- What the task requires -
Write the data out again, word for word.

- Material for this exercise -
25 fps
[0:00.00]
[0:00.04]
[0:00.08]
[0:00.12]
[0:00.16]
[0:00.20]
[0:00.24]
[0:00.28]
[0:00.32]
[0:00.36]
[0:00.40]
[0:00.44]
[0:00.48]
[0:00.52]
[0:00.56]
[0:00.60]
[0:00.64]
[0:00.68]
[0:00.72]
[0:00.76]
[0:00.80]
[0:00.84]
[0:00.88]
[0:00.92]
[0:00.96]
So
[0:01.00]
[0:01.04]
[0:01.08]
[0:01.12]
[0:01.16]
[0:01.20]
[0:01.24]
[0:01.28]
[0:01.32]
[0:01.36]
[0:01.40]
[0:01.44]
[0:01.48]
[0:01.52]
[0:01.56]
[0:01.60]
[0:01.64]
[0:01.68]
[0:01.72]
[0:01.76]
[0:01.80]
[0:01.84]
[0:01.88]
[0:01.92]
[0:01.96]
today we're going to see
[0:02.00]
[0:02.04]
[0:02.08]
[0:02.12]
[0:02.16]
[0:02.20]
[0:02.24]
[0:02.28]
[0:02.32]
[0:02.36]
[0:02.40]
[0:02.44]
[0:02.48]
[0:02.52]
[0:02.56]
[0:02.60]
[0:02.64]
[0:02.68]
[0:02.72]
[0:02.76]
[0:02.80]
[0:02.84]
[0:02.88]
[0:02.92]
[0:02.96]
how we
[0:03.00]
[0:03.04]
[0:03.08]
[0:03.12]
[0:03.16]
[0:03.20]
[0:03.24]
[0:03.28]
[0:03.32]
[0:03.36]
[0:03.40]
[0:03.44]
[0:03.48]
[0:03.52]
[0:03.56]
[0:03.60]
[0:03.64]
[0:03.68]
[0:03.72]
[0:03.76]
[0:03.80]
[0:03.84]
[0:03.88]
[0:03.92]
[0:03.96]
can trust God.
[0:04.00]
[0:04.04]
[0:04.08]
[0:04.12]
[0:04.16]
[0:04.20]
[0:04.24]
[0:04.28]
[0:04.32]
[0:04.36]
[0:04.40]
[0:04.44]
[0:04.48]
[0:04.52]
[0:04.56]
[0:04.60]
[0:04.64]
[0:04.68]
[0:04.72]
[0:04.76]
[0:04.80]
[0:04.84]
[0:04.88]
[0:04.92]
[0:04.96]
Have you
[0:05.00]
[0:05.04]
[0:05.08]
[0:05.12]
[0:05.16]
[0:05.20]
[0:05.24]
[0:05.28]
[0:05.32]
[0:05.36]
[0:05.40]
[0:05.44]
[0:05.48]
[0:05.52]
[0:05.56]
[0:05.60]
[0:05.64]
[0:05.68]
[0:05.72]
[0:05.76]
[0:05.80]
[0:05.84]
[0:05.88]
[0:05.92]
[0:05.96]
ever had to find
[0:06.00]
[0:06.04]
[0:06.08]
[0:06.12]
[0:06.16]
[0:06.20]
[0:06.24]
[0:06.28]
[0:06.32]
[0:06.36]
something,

- Solution to the problem -
25 fps
[0:00.00]
[0:00.04]
[0:00.08]
[0:00.12]
[0:00.16]
[0:00.20]
[0:00.24]
[0:00.28]
[0:00.32]
[0:00.36]
[0:00.40]
[0:00.44]
[0:00.48]
[0:00.52]
[0:00.56]
[0:00.60]
[0:00.64]
[0:00.68]
[0:00.72]
[0:00.76]
[0:00.80]
[0:00.84]
[0:00.88]
[0:00.92]
[0:00.96]
So
[0:01.00]
[0:01.04]
[0:01.08]
[0:01.12]
[0:01.16]
[0:01.20]
[0:01.24]
[0:01.28]
[0:01.32]
[0:01.36]
[0:01.40]
[0:01.44]
[0:01.48]
[0:01.52]
[0:01.56]
[0:01.60]
[0:01.64]
[0:01.68]
[0:01.72]
[0:01.76]
[0:01.80]
[0:01.84]
[0:01.88]
[0:01.92]
[0:01.96]
today we're going to see
[0:02.00]
[0:02.04]
[0:02.08]
[0:02.12]
[0:02.16]
[0:02.20]
[0:02.24]
[0:02.28]
[0:02.32]
[0:02.36]
[0:02.40]
[0:02.44]
[0:02.48]
[0:02.52]
[0:02.56]
[0:02.60]
[0:02.64]
[0:02.68]
[0:02.72]
[0:02.76]
[0:02.80]
[0:02.84]
[0:02.88]
[0:02.92]
[0:02.96]
how we
[0:03.00]
[0:03.04]
[0:03.08]
[0:03.12]
[0:03.16]
[0:03.20]
[0:03.24]
[0:03.28]
[0:03.32]
[0:03.36]
[0:03.40]
[0:03.44]
[0:03.48]
[0:03.52]
[0:03.56]
[0:03.60]
[0:03.64]
[0:03.68]
[0:03.72]
[0:03.76]
[0:03.80]
[0:03.84]
[0:03.88]
[0:03.92]
[0:03.96]
can trust God.
[0:04.00]
[0:04.04]
[0:04.08]
[0:04.12]
[0:04.16]
[0:04.20]
[0:04.24]
[0:04.28]
[0:04.32]
[0:04.36]
[0:04.40]
[0:04.44]
[0:04.48]
[0:04.52]
[0:04.56]
[0:04.60]
[0:04.64]
[0:04.68]
[0:04.72]
[0:04.76]
[0:04.80]
[0:04.84]
[0:04.88]
[0:04.92]
[0:04.96]
Have you
[0:05.00]
[0:05.04]
[0:05.08]
[0:05.12]
[0:05.16]
[0:05.20]
[0:05.24]
[0:05.28]
[0:05.32]
[0:05.36]
[0:05.40]
[0:05.44]
[0:05.48]
[0:05.52]
[0:05.56]
[0:05.60]
[0:05.64]
[0:05.68]
[0:05.72]
[0:05.76]
[0:05.80]
[0:05.84]
[0:05.88]
[0:05.92]
[0:05.96]
ever had to find
[0:06.00]
[0:06.04]
[0:06.08]
[0:06.12]
[0:06.16]
[0:06.20]
[0:06.24]
[0:06.28]
[0:06.32]
[0:06.36]
something,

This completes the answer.